Le scribe Esdras se tenait sur une tribune de bois, construite tout exprès. Esdras ouvrit le livre ; tout le peuple le voyait, car il dominait l’assemblée. Quand il ouvrit le livre, tout le monde se mit debout. Alors Esdras bénit le Seigneur, le Dieu très grand, et tout le peuple, levant les mains, répondit : « Amen ! Amen ! » Puis ils s’inclinèrent et se prosternèrent devant le Seigneur, le visage contre terre. Esdras lisait un passage dans le livre de la loi de Dieu, puis les Lévites traduisaient, donnaient le sens, et l’on pouvait comprendre.
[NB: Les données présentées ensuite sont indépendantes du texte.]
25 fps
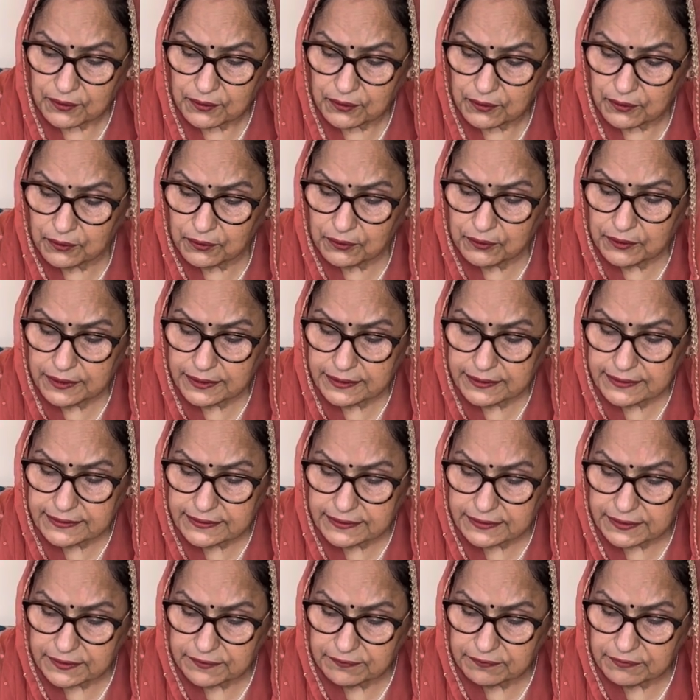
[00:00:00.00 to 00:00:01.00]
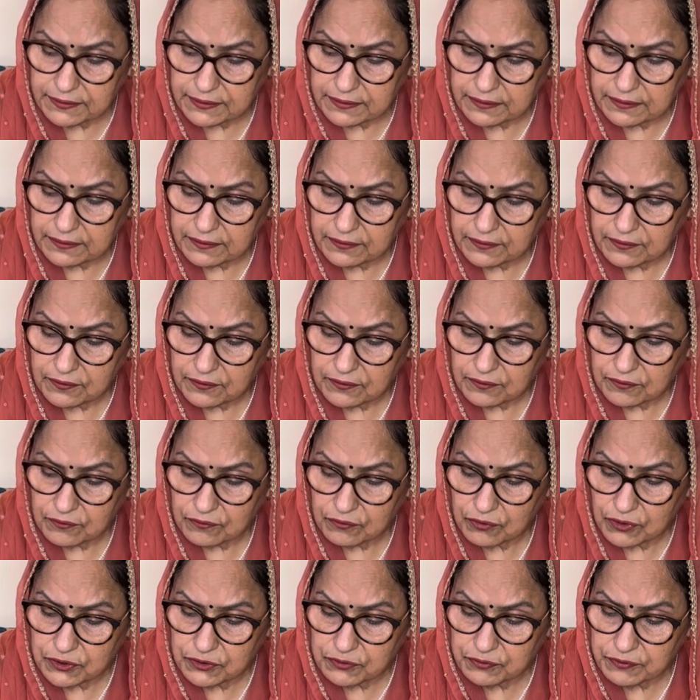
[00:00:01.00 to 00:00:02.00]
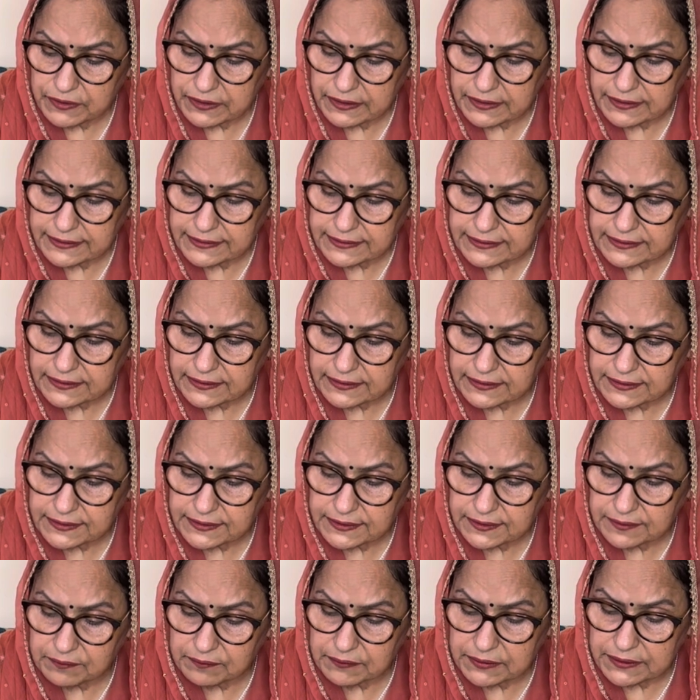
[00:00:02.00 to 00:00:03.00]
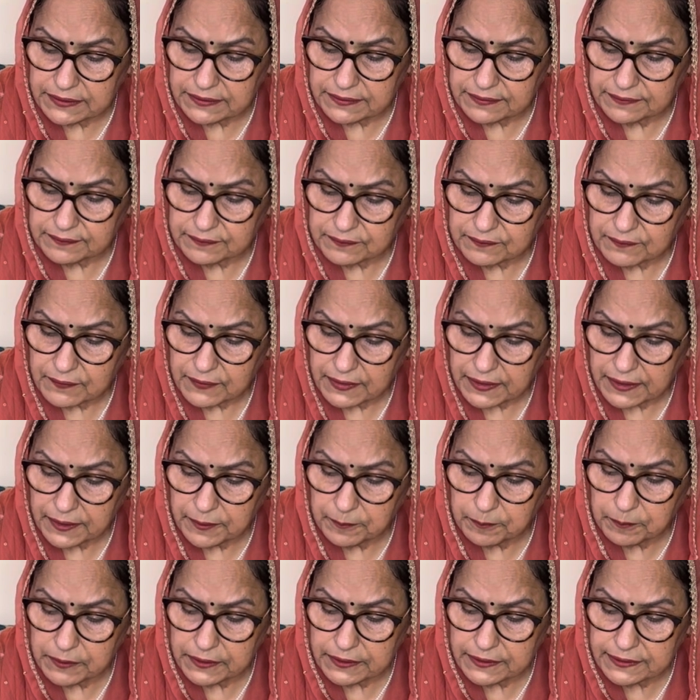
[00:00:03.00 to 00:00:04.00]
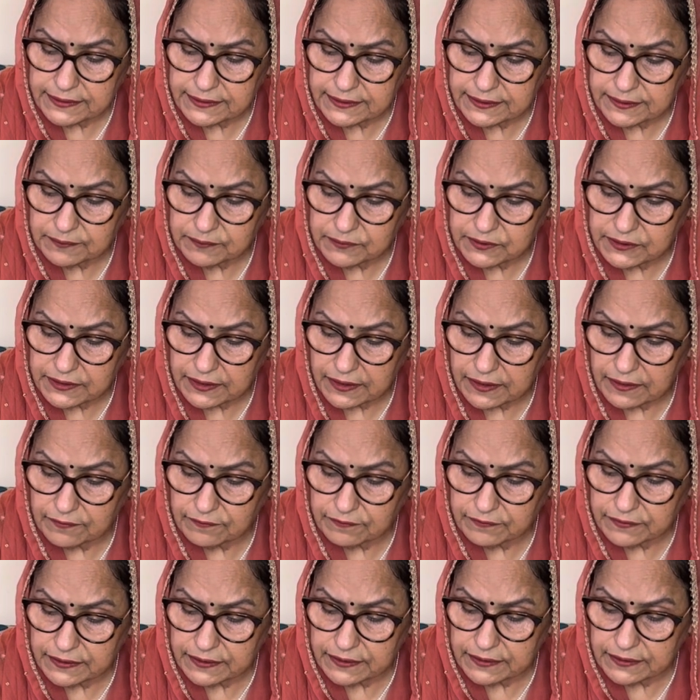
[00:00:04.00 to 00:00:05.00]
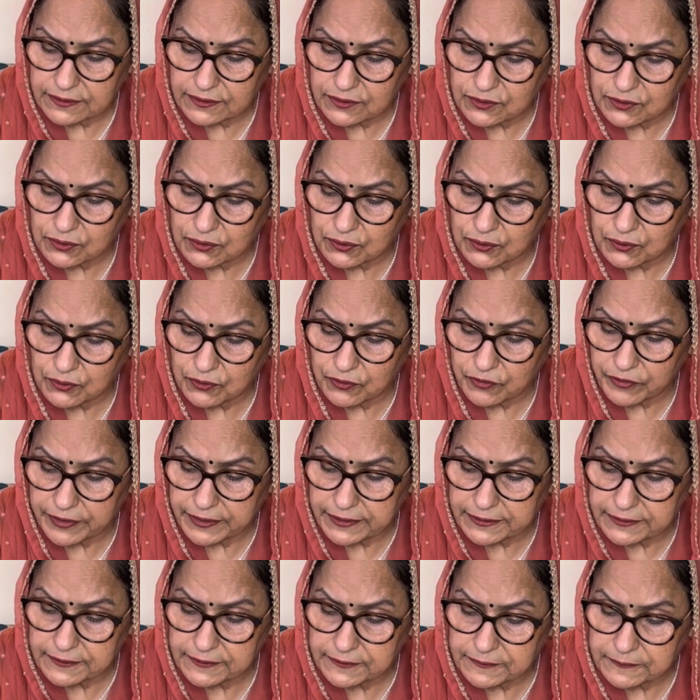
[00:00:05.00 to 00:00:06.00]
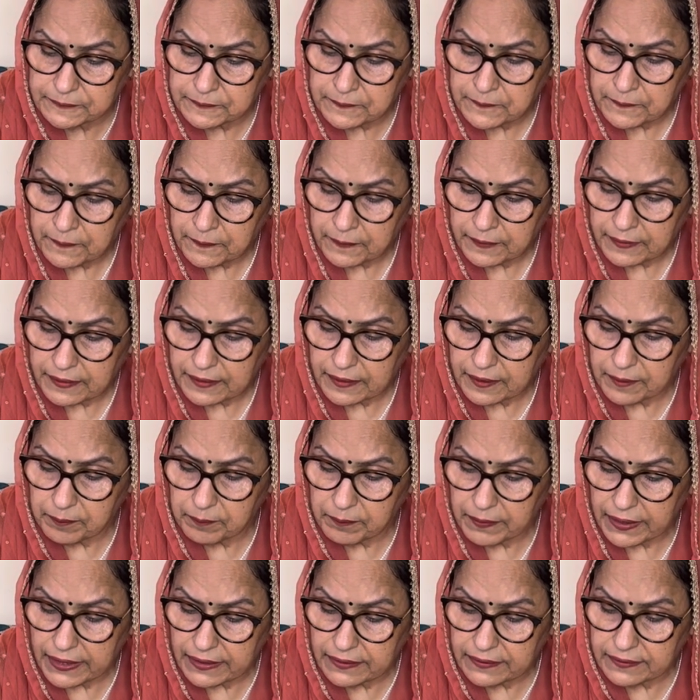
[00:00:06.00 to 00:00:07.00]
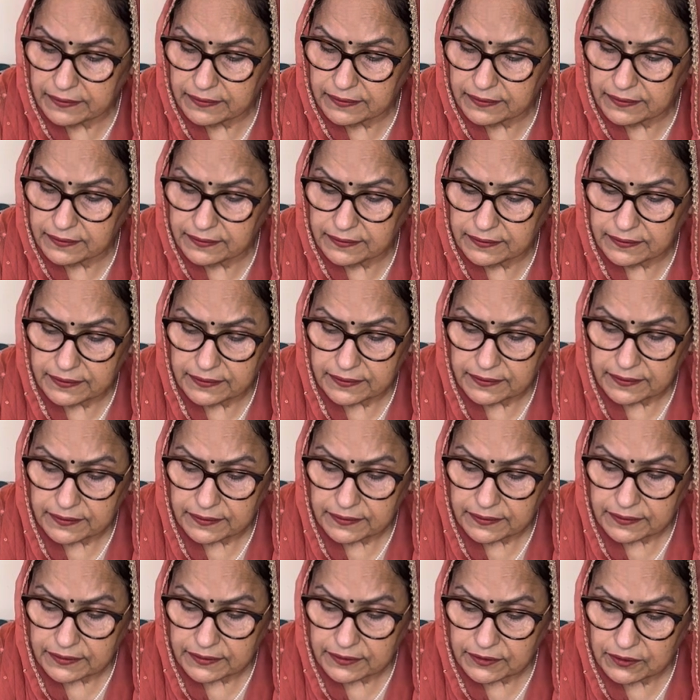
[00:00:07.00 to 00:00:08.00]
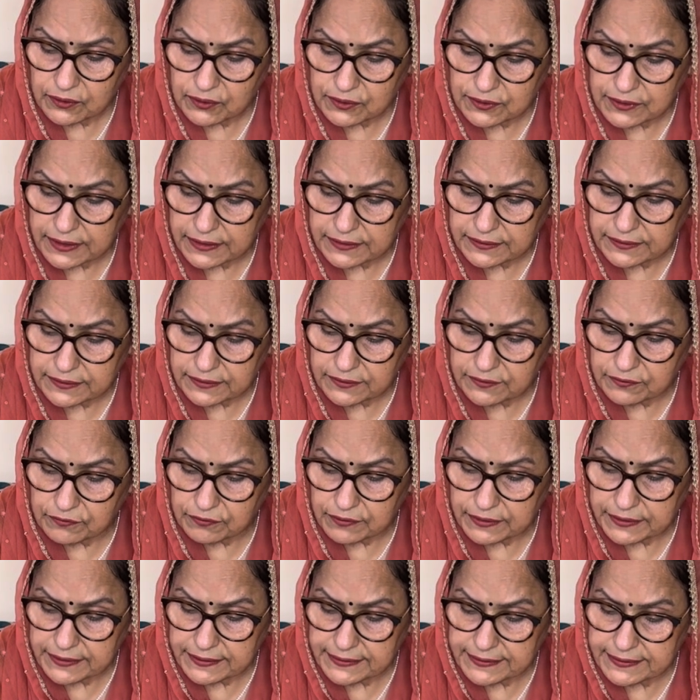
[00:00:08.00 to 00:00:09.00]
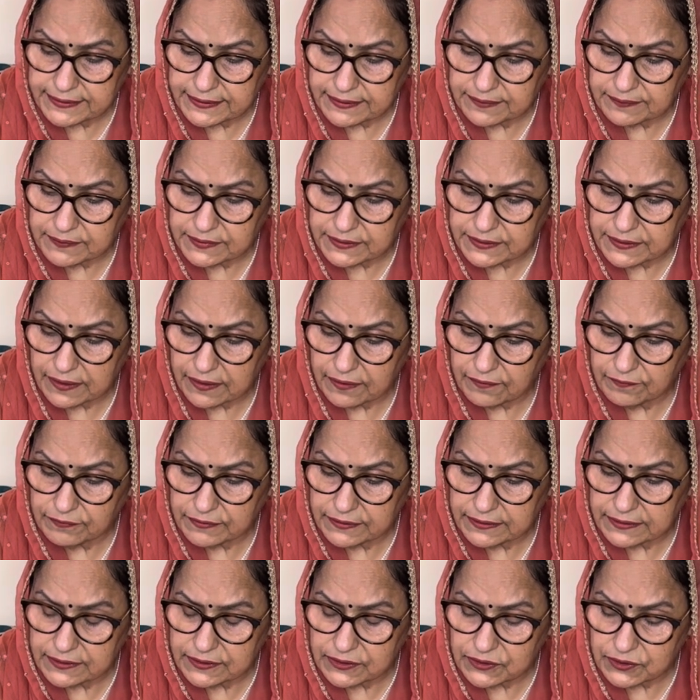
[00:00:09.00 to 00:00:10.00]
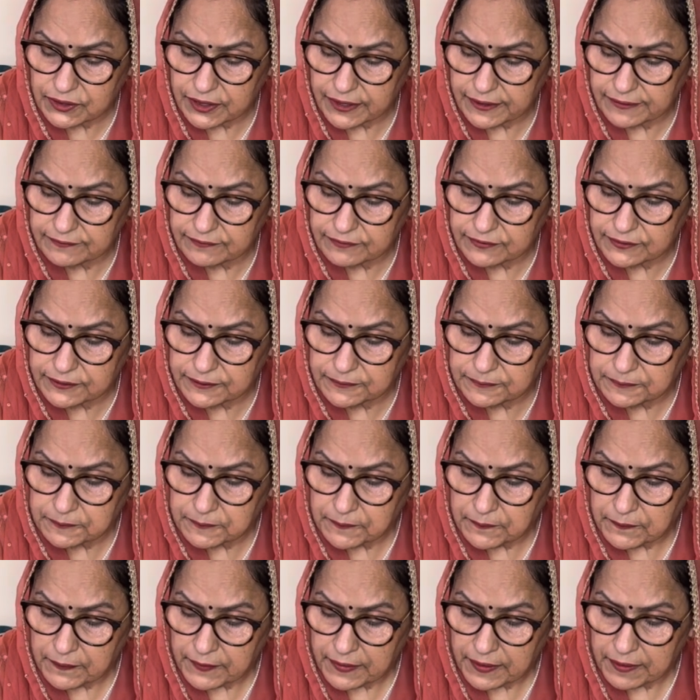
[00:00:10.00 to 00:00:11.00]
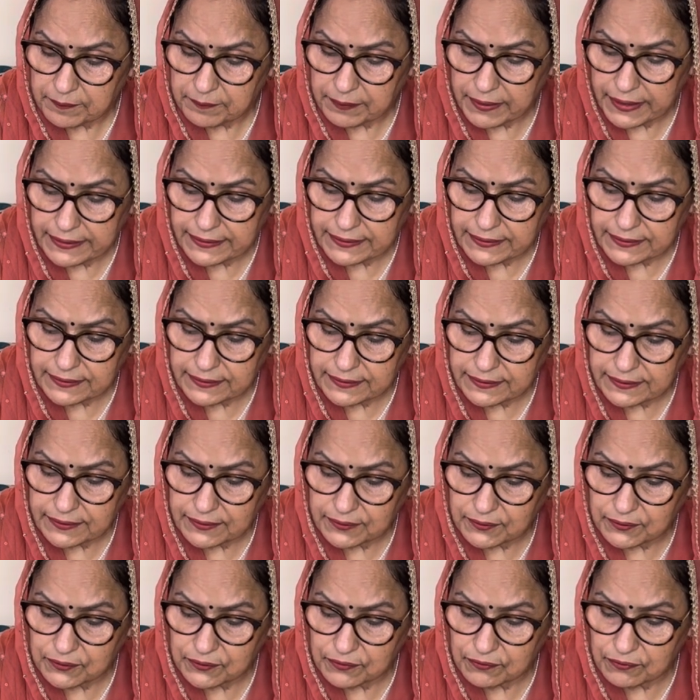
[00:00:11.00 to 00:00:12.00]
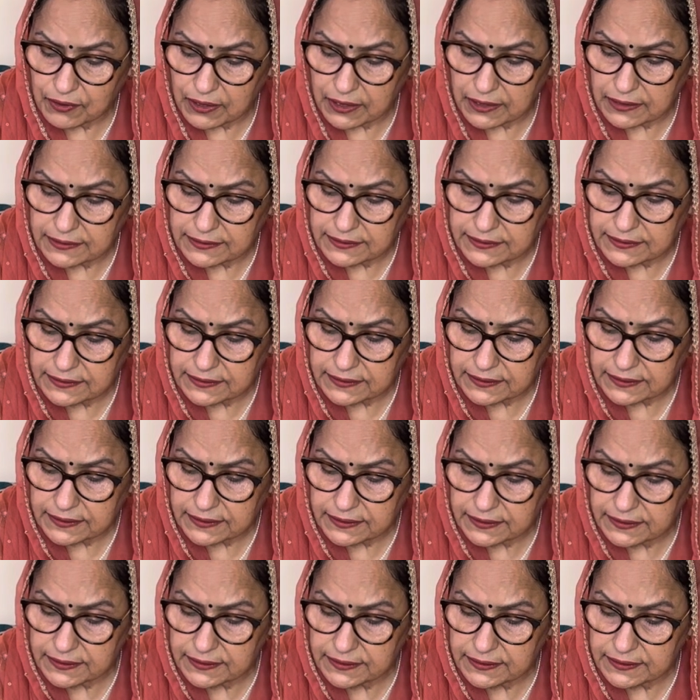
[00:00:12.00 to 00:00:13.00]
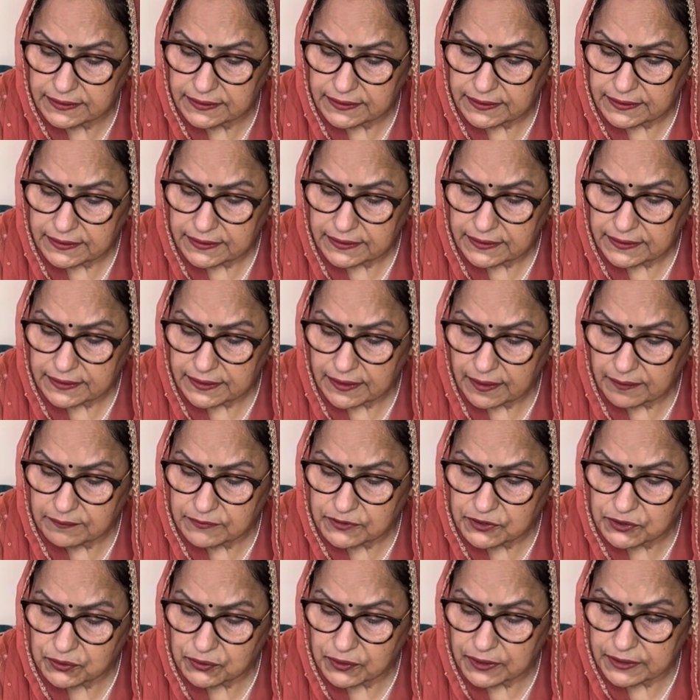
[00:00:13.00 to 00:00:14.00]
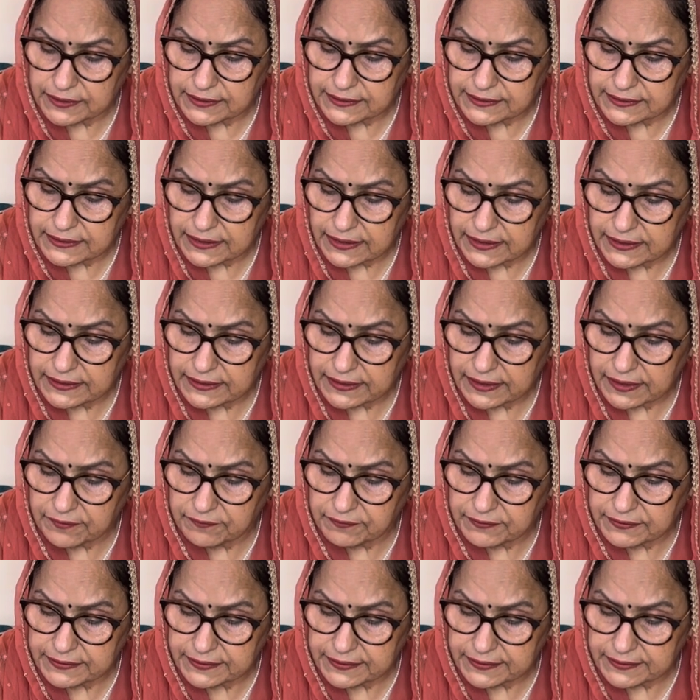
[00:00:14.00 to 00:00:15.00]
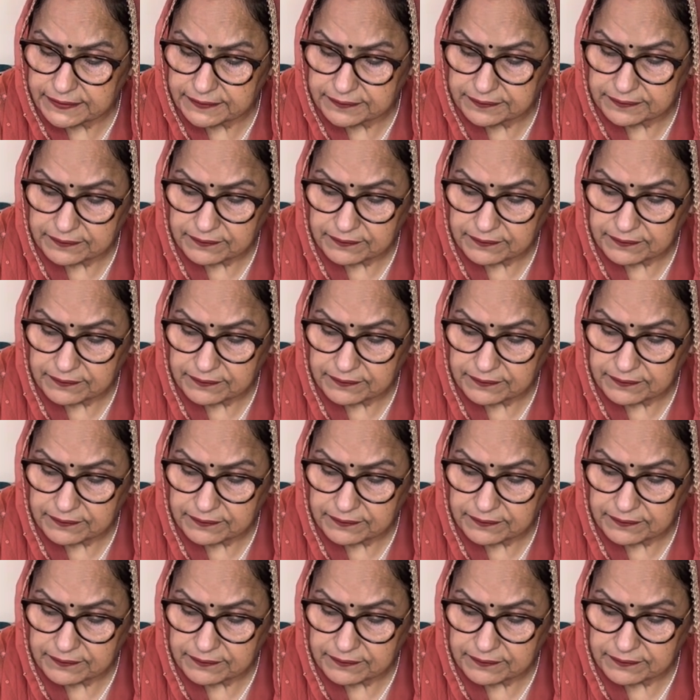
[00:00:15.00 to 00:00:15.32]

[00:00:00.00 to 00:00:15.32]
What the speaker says: who does evil, what will his condition be? He burns himself in his own rage. The maddened egocentric worries himself in strifes. By turning Guruwards, he comes to understand everything.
Néhémie le gouverneur, Esdras qui était prêtre et scribe, et les Lévites qui donnaient les explications, dirent à tout le peuple : « Ce jour est consacré au Seigneur votre Dieu ! Ne prenez pas le deuil, ne pleurez pas ! » Car ils pleuraient tous en entendant les paroles de la Loi. Esdras leur dit encore : « Allez, mangez des viandes savoureuses, buvez des boissons aromatisées, et envoyez une part à celui qui n’a rien de prêt. Car ce jour est consacré à notre Dieu ! Ne vous affligez pas : la joie du Seigneur est votre rempart ! »
PREMIÈRE LETTRE DE SAINT PAUL APÔTRE AUX CORINTHIENS (12, 12-30)
Frères, prenons une comparaison : le corps ne fait qu’un, il a pourtant plusieurs membres ; et tous les membres, malgré leur nombre, ne forment qu’un seul corps.
Il en est ainsi pour le Christ. C’est dans un unique Esprit, en effet, que nous tous, Juifs ou païens, esclaves ou hommes libres, nous avons été baptisés pour former un seul corps. Tous, nous avons été désaltérés par un unique Esprit. Le corps humain se compose non pas d’un seul, mais de plusieurs membres.
Le pied aurait beau dire : « Je ne suis pas la main, donc je ne fais pas partie du corps », il fait cependant partie du corps. L’oreille aurait beau dire : « Je ne suis pas l’œil, donc je ne fais pas partie du corps », elle fait cependant partie du corps. Si, dans le corps, il n’y avait que les yeux, comment pourrait-on entendre ? S’il n’y avait que les oreilles, comment pourrait-on sentir les odeurs ?
Mais, dans le corps, Dieu a disposé les différents membres comme il l’a voulu. S’il n’y avait en tout qu’un seul membre, comment cela ferait-il un corps ? En fait, il y a plusieurs membres, et un seul corps. L’œil ne peut pas dire à la main : « Je n’ai pas besoin de toi » ; la tête ne peut pas dire aux pieds : « Je n’ai pas besoin de vous. »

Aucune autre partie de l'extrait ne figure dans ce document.